Sholay and Pyaasa will be reborn in 2025

Technologies to create professional grade content are rapidly becoming ubiquitous and easy to use.

Take the example of the ability to take high quality photos and apply a range of effects on them. Anyone with a high end phone can do it now. You needed a studio with expensive software and a highly skilled person to do that just 15 years ago.

What about movies? Look at the amazing number of amateur produced, professional quality videos on YouTube! And so many of them now made with hand held phone cameras. An amateur with a handheld camera and video editing software on their computer can now create a recipe video which is just as good as something in Masterchef Australia. And that 3 minute video does not cost ten thousand dollars to produce. It can be done for as low as a hundred dollars.

What next? I will argue it’s the creation of virtual worlds that are indistinguishable from the real. Whether it is used for creating movies or games.

Within the next 5-6 years we will have inexpensive tools available off the cloud, which will make it possible for any amateur to create vast and complex virtual worlds, characters, voices, music and more and stitch them together to tell a story – into a movie or an interactive game.

Stuff that costs millions of dollars today to make for a Twentieth Century Fox or Yash Chopra Films or an Electronic Arts. This will be done by talented amateurs and created without any live actors, from the comfort of their bedroom desks.

Sholay, Pyaasa and other such movies will be remade. With the same actors. Young actors. In any period set of the producers choosing. In color. They will be better than the classics. They will be better than the originals. And nobody will be able to make out that they are artificial creations and computer generated characters and sets. They will be indistinguishable from the real.

This is not decades away. The first such movies will be available within 5 years. Some great tools are already there.

The biggest Indian natural disaster ever

India has faced many severe and huge natural disasters in the last 5 centuries.

The largest ones according to public memory and our history texts are the famines.

For example, the Bengal famine of 1943 was responsible for about 3 million deaths.

But what most people do not know and we are not taught in school is that the single biggest disaster was the 1918 flu.

The flu killed 5 percent of India’s population within a few months. About 18 million people.

A similar pandemic today with the same mortality rate would kill 70 million people.

The flu was caused by an H1N1 flu strain. Another strain of H1N1 causes what we all know now as the Swine Flu.

There are two theories about what caused such high mortality in the 1918 flu.

One is that it caused an extreme reaction of the immune system in young adults. If this was the case, a similar pandemic could cause equivalent rates of mortality today.

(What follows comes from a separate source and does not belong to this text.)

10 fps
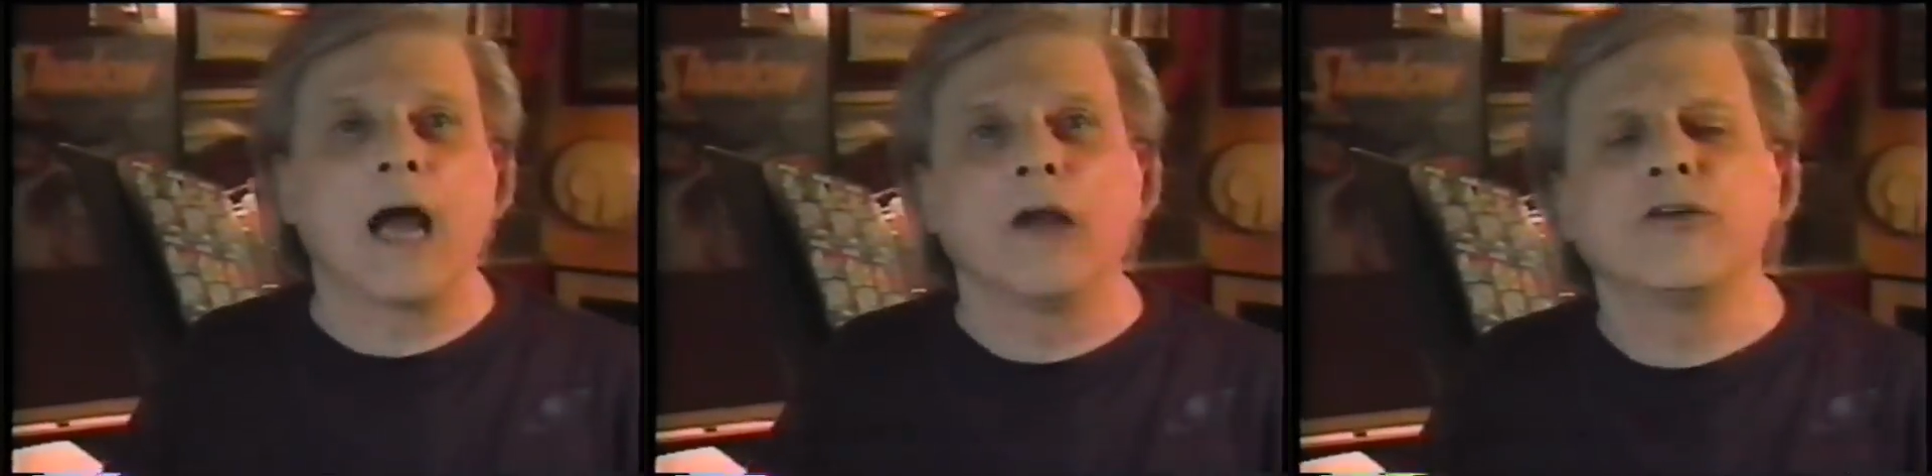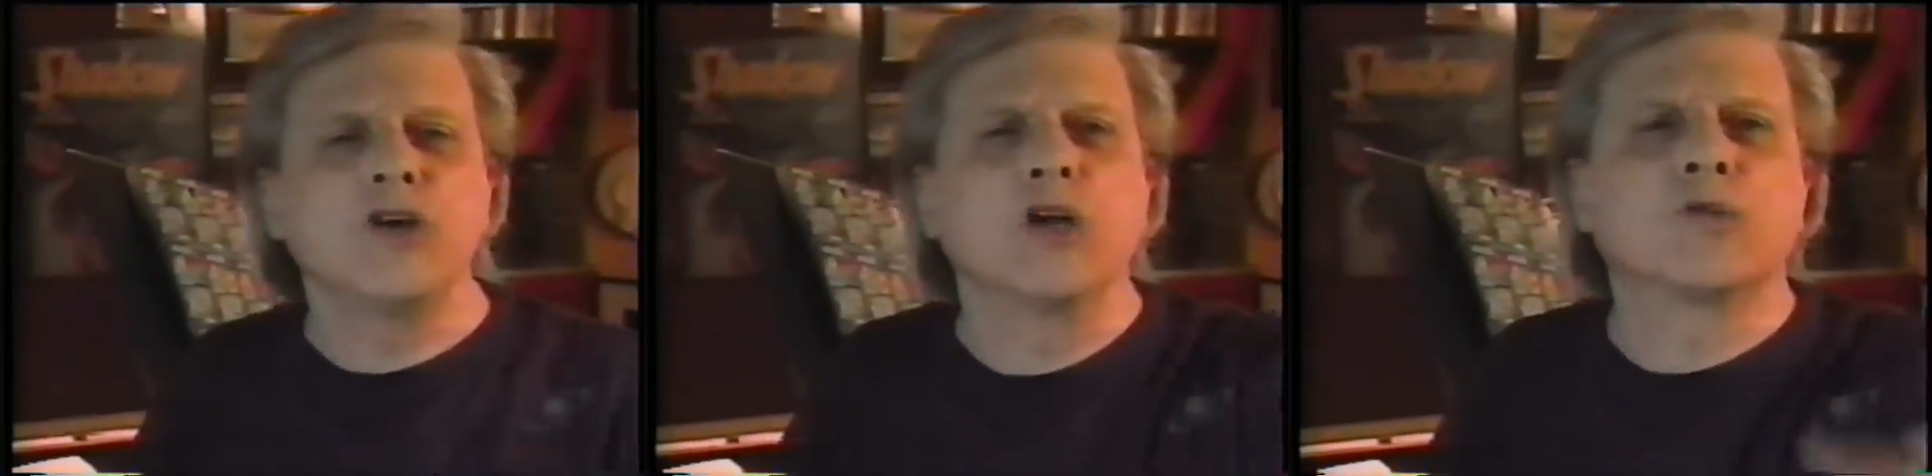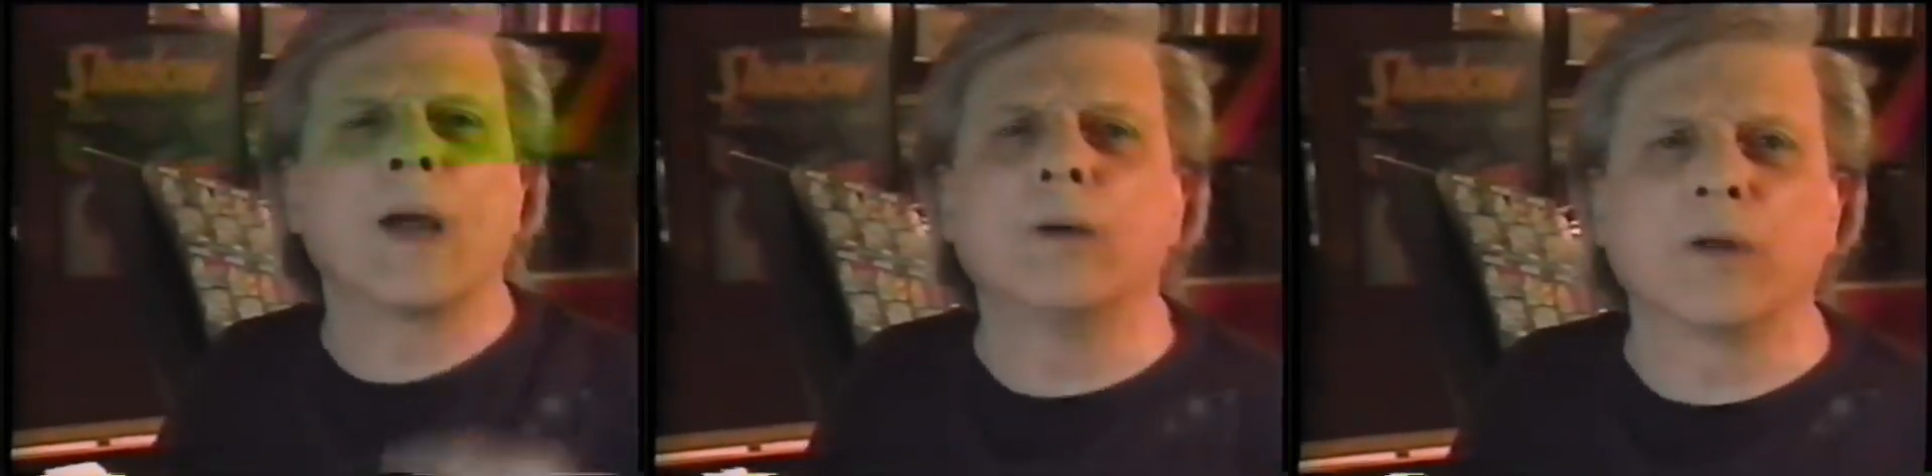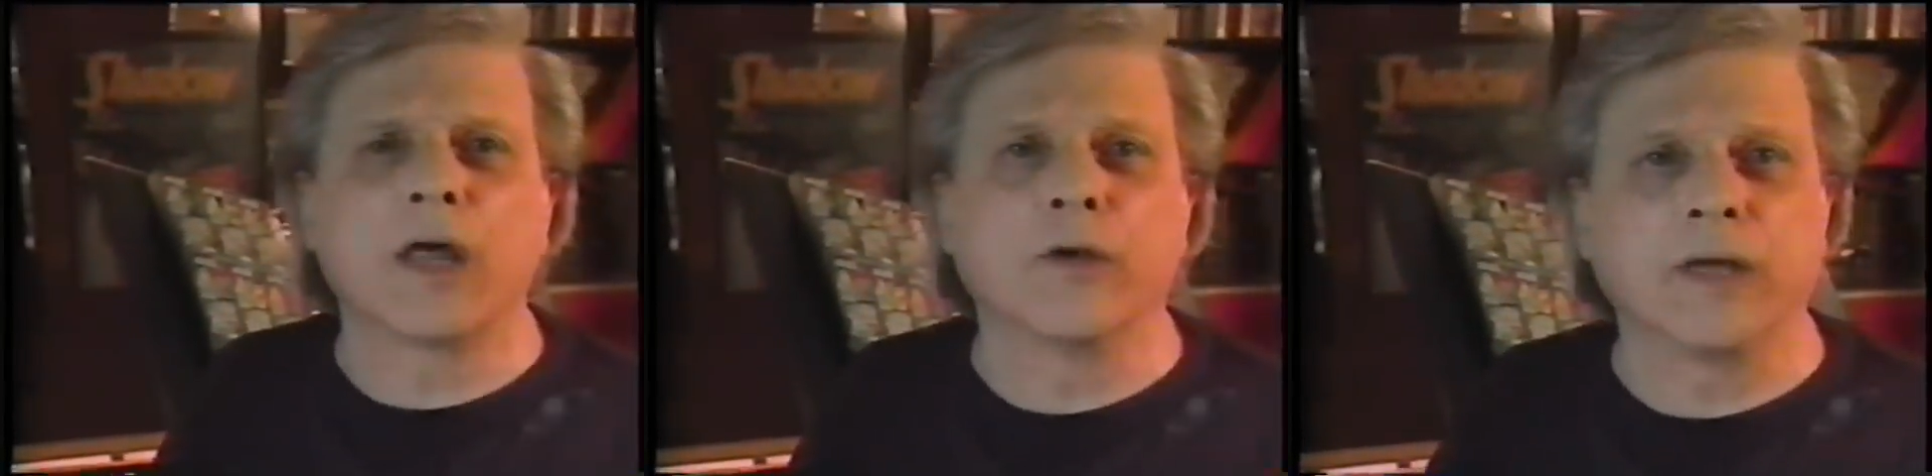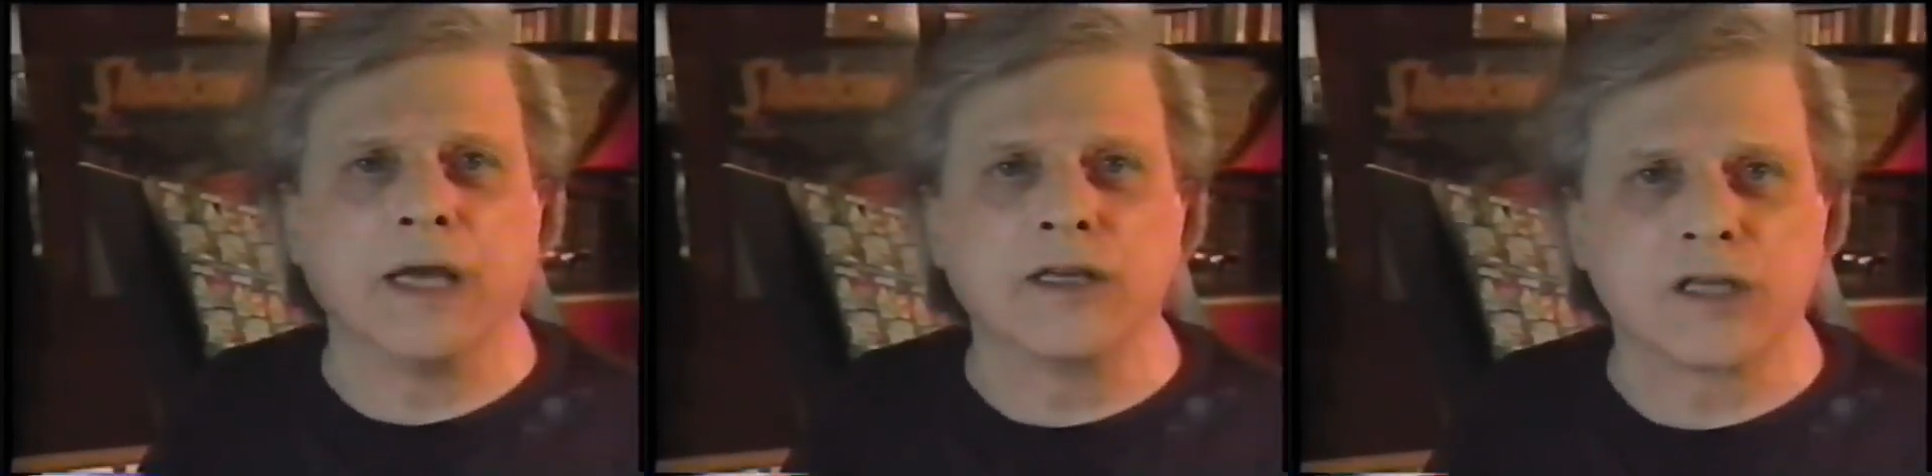cards that you can trade with other
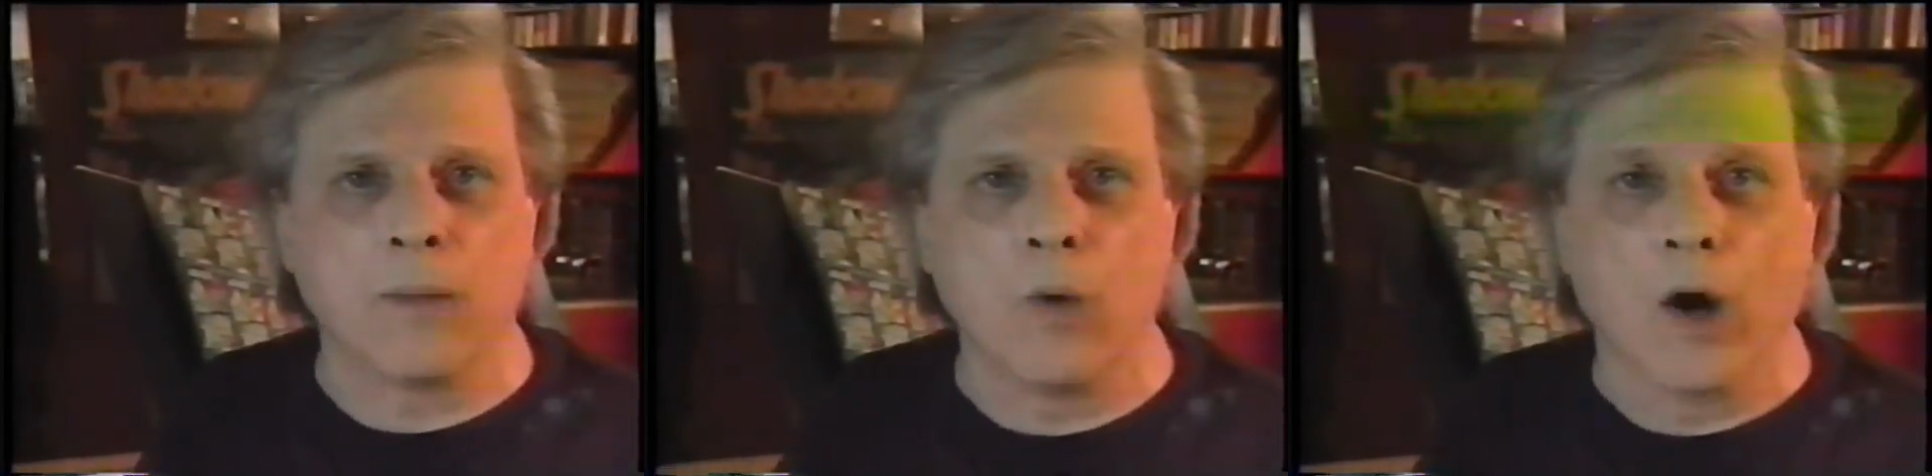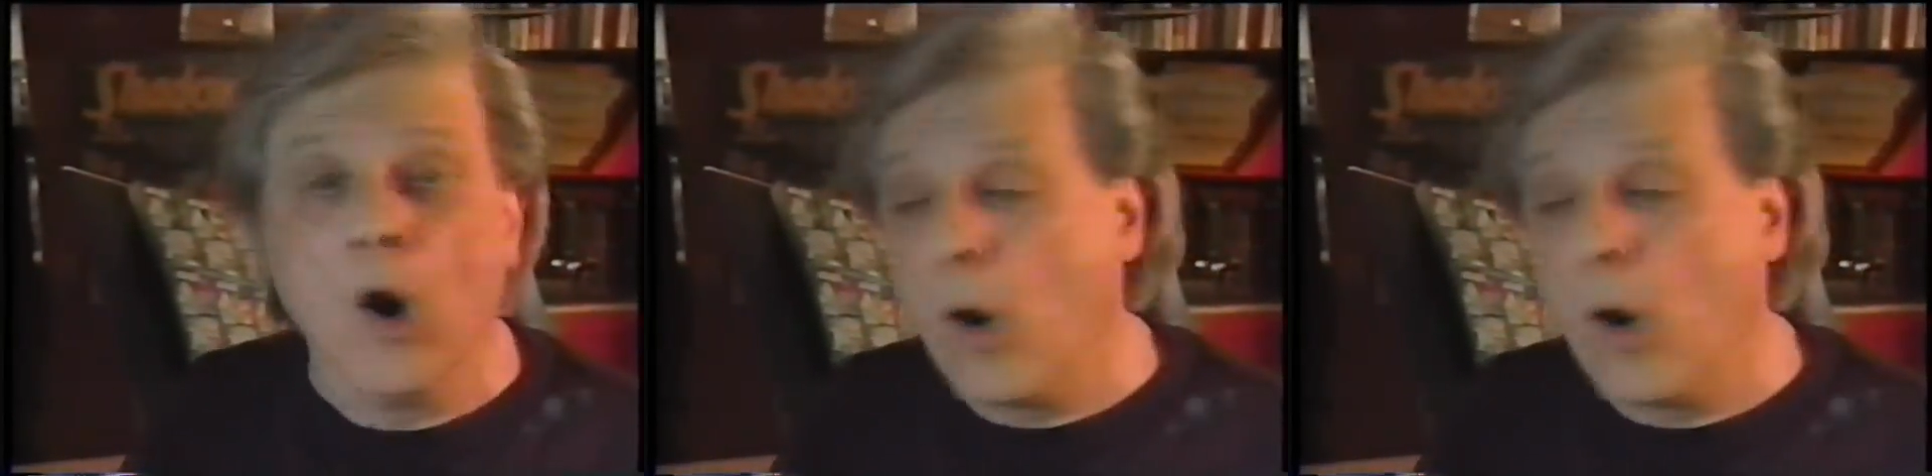kids somewhere,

The second is that most of the deaths in 1918 happened as a result of a bacterial superinfection that followed the flu. The first antibiotics were not available until the 1930s! A similar occurence today would see most of those bacterial infections treated successfully.

It is surprising that the flu was not so devastating in the South and East of the country. Was it because of the high levels of coconut oil and coconut in the food? Monolaurin (Lauric Acid) in coconut oil is known to have antiviral properties. Did this protect them? Or was it something else?